A higher order function is a function that takes one or more functions as arguments, or returns a function as its result In Databrick, higher order function allow you to work directly with hierarchical data like arrays and map type objects.

Two useful Higher Order Functions

filter()

  • filter array by a given lambda function (i just refers to books)
--example books columns: [{"book_id":"B09","quantity":2,"subtotal":48}]
--filter the books column where quantity>=2:

SELECT

  order_id,
  books,
  FILTER (books, i -> i.quantity >= 2
	) AS multiple_copies

FROM orders

TRANSFORM()

  • transform array by a given lambda function
SELECT

  order_id,

  books,

  TRANSFORM (

    books, b -> CAST(b.subtotal * 0.8 AS INT)

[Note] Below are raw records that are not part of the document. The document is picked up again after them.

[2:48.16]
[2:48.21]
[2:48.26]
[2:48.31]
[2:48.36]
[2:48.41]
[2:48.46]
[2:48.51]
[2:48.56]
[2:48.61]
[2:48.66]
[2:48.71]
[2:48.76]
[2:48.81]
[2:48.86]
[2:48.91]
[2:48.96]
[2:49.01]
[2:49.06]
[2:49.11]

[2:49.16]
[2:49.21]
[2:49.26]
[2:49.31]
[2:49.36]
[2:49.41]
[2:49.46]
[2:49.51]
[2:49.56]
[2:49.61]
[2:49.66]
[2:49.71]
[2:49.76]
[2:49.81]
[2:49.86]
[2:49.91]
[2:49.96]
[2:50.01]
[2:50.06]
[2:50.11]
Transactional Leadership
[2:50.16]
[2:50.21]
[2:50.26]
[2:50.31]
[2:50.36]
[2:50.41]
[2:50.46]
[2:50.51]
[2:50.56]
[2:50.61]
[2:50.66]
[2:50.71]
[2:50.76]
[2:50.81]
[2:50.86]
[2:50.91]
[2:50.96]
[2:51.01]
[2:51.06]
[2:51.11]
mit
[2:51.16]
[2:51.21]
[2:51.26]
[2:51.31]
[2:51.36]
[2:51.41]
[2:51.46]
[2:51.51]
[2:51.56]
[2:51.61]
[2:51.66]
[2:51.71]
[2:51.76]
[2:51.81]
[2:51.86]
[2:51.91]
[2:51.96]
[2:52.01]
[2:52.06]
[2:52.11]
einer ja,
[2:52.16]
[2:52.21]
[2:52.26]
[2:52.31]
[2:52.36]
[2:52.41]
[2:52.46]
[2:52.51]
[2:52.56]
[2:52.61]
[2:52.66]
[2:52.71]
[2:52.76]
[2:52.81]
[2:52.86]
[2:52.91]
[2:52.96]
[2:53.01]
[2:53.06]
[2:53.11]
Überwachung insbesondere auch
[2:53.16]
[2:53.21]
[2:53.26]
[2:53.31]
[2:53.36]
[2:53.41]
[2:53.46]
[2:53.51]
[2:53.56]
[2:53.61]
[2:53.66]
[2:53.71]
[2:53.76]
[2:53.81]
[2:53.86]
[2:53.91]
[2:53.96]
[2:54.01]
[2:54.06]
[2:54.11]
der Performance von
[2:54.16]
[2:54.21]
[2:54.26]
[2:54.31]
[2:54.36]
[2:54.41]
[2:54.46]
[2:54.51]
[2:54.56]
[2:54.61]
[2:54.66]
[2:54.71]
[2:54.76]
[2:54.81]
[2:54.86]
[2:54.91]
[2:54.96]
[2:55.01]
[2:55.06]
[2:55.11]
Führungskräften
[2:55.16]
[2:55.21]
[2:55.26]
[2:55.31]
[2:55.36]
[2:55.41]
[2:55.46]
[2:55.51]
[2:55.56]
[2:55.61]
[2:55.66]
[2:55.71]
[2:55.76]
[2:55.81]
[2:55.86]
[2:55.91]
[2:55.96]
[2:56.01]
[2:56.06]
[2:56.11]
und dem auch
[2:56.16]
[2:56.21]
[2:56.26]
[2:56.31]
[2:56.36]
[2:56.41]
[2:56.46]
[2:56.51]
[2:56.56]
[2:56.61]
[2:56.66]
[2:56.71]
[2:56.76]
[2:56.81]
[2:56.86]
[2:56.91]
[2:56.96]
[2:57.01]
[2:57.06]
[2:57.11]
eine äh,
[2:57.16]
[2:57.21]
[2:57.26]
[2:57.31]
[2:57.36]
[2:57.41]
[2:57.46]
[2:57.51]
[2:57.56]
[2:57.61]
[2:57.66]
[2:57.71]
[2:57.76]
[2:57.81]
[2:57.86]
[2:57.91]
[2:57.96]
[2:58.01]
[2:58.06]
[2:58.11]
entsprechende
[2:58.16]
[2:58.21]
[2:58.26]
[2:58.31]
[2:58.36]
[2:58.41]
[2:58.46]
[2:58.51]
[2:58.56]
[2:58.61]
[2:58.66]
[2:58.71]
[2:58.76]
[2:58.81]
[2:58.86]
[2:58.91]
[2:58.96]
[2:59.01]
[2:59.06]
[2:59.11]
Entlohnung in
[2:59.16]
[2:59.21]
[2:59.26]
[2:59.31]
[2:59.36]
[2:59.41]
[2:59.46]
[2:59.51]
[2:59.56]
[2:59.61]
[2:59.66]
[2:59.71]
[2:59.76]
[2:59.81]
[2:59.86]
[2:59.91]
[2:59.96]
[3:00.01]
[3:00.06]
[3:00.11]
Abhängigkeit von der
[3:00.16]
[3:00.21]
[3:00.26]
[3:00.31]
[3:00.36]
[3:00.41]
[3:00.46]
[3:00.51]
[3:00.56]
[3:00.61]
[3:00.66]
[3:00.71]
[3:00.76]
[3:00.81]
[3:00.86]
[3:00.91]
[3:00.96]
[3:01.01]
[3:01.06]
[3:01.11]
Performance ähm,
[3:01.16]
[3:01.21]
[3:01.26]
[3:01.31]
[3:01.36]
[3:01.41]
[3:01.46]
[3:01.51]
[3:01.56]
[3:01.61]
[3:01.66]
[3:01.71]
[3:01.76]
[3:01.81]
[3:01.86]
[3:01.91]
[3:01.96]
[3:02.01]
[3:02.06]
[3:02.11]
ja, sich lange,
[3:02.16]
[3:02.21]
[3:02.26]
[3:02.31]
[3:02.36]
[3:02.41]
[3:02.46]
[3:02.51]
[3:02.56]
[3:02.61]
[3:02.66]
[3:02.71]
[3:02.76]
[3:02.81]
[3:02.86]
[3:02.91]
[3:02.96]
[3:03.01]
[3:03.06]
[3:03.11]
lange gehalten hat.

  ) AS subtotal_after_discount

FROM orders;

User-defined functions

  • allow you to register a custom combination of SQL logic as function, which can be reused
  • leverage spark SQL directly & maintain all optimization
  • UDFs are permanent objects that are persisted to the database (ok for different session/ notebooks)
-- 3 parts needed: function name, returned type and logic

CREATE OR REPLACE FUNCTION get_url(email STRING)
RETURNS STRING
RETURN concat("https://www.", split(email, "@")[1])
  • see details of the UDFs by:
DESCRIBE FUNCTION EXTENDED get_url
  • drop function by:
DROP FUNCTION get_url;